Is it Ethical To Deny Life-Extending Treatment for Chronic Disease Patients with Low Quality of Life?
Introduction
Denying life-extending treatment for patients with chronic disease who have a low quality of life is a difficult ethical dilemma. You may be thinking, “Wait, isn’t Medical Assistance in Dying (MAID) already legal?” That’s true, but MAID specifically refers to intentionally ending a person’s life to relieve suffering, with their consent. What we are discussing here is distinct: it is the decision to discontinue treatments that may be futile, meaning they no longer help or might cause even more harm. The heart of this debate lies between two ideas: respecting patients’ personal choices (autonomy) and doing what is best for their health and well-being (beneficence). To understand this dilemma, we need to discuss a tricky concept doctors often face – what counts as “futile” care in the first place?
Whose Decision Matters Most?
Respecting patient autonomy means honoring a person’s ability to make decisions based on their own values, beliefs, and lived experiences.

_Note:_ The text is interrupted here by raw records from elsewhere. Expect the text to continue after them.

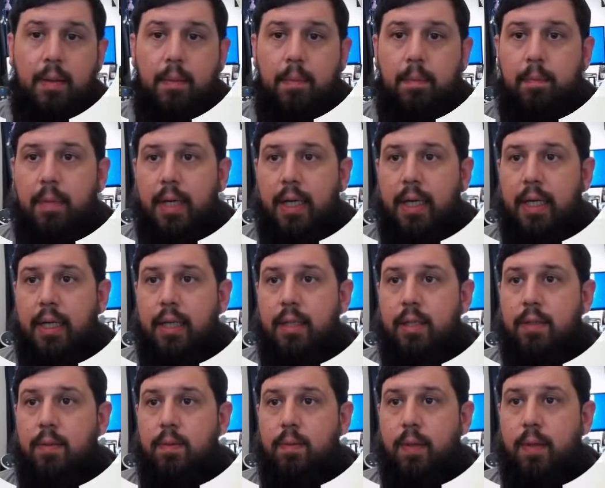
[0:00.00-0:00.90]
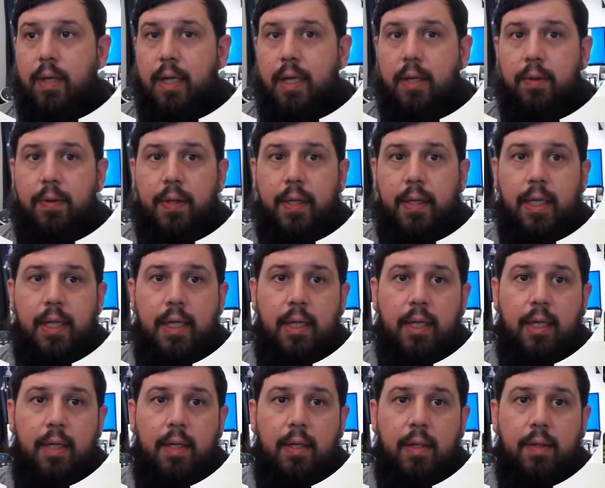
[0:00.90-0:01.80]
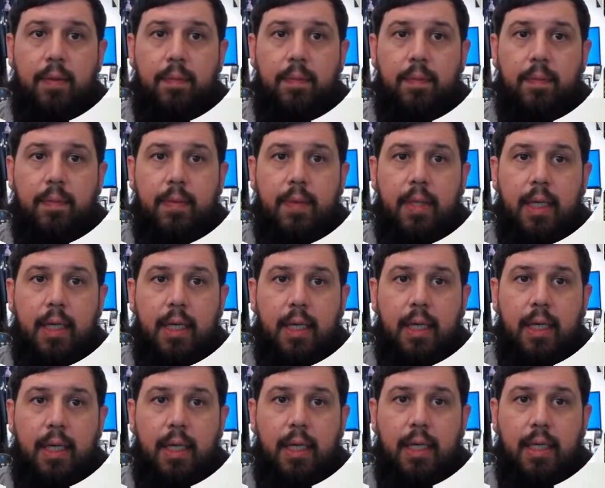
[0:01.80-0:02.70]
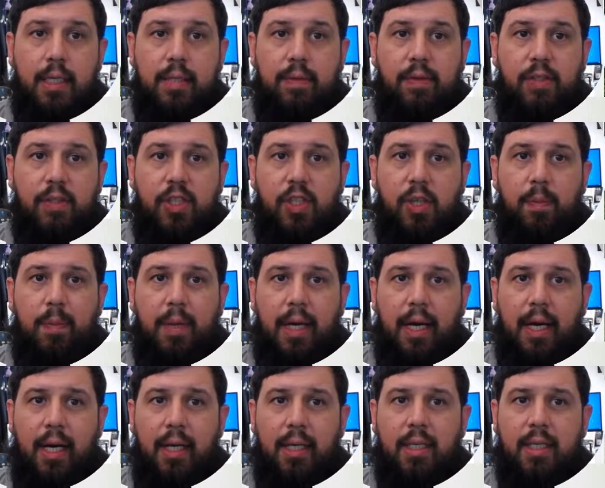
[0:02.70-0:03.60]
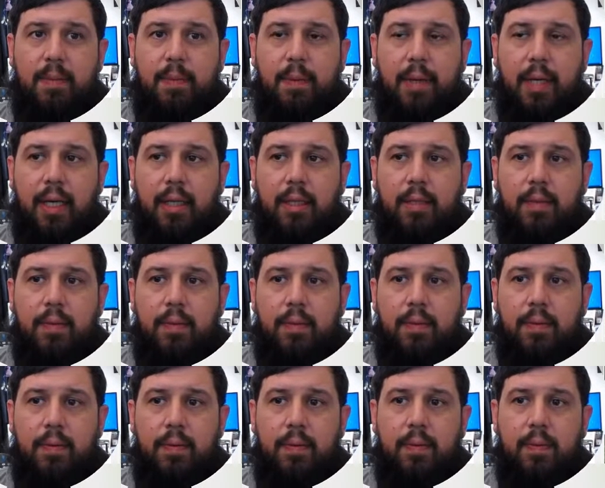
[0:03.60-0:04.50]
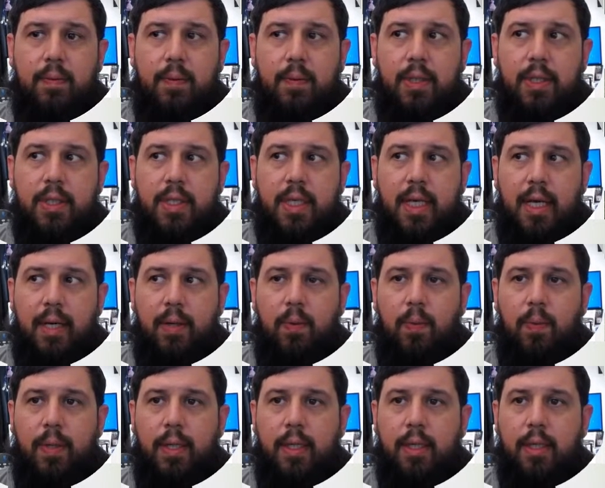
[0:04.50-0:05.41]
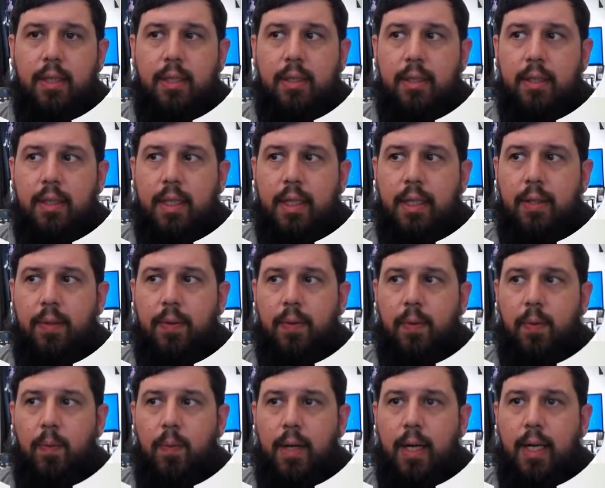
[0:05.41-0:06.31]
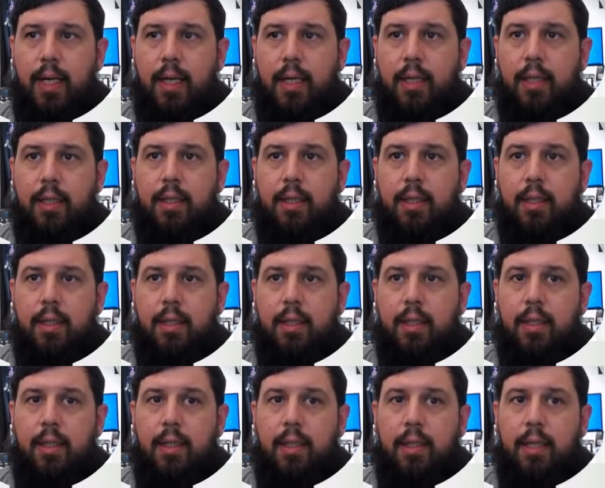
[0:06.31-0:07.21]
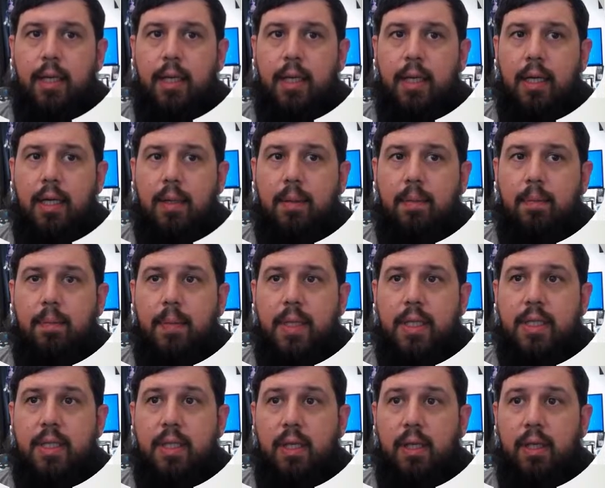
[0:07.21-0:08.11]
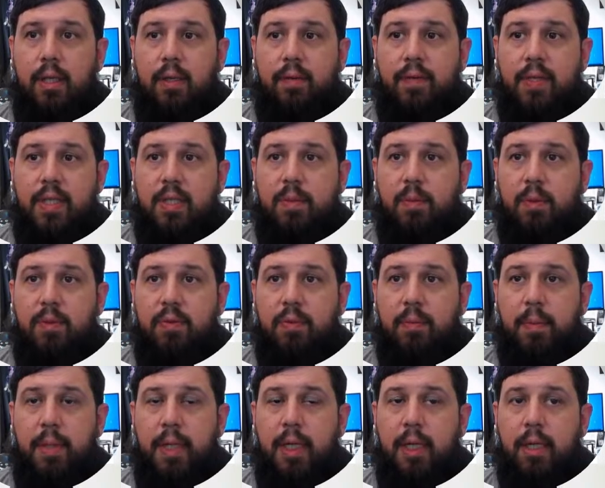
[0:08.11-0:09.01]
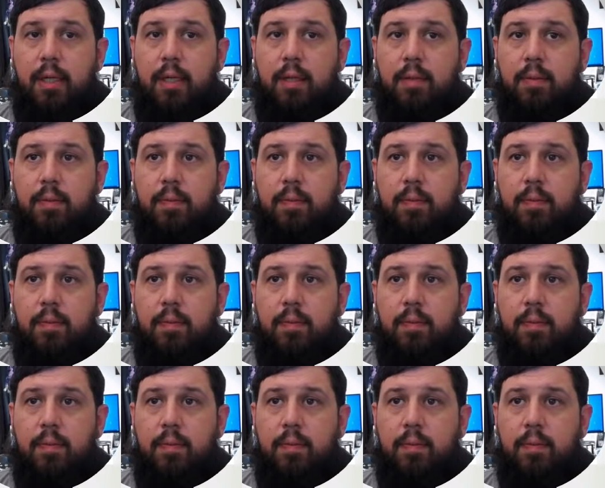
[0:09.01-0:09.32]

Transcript: but when I go here, it doesn't even show my hotspot, which is kind of weird. I don't know why, but it's clearly visible from here.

In the context of life-extending treatment for chronic disease patients with low quality of life, autonomy emphasizes that patients are not just passive recipients of care but are active decision-makers. This principle goes beyond the idea of beneficence. While beneficence leaves room to prioritize health and reduce suffering, autonomy ensures that patients’ psychological well being is accounted for, even if their choices do not align with what a physician would deem as medically “best”. For example, Canadian law requires that treatment decisions must involve informed consent. This consent can be implied, oral, or written, but must always be informed, meaning patients must be provided with sufficient information about potential risks, benefits, and alternatives in order to make a choice based on their own beliefs and values. Ultimately, respecting these choices acknowledges agency – the capacity to make intentional, informed decisions and act on them in ways that reflect one’s identity. Recognizing this agency not only prevents harm but also reinforces the idea that patients are the true decision-makers in their own lives. So, whether they chose to take on or decline treatment, their decision deserves to be taken seriously.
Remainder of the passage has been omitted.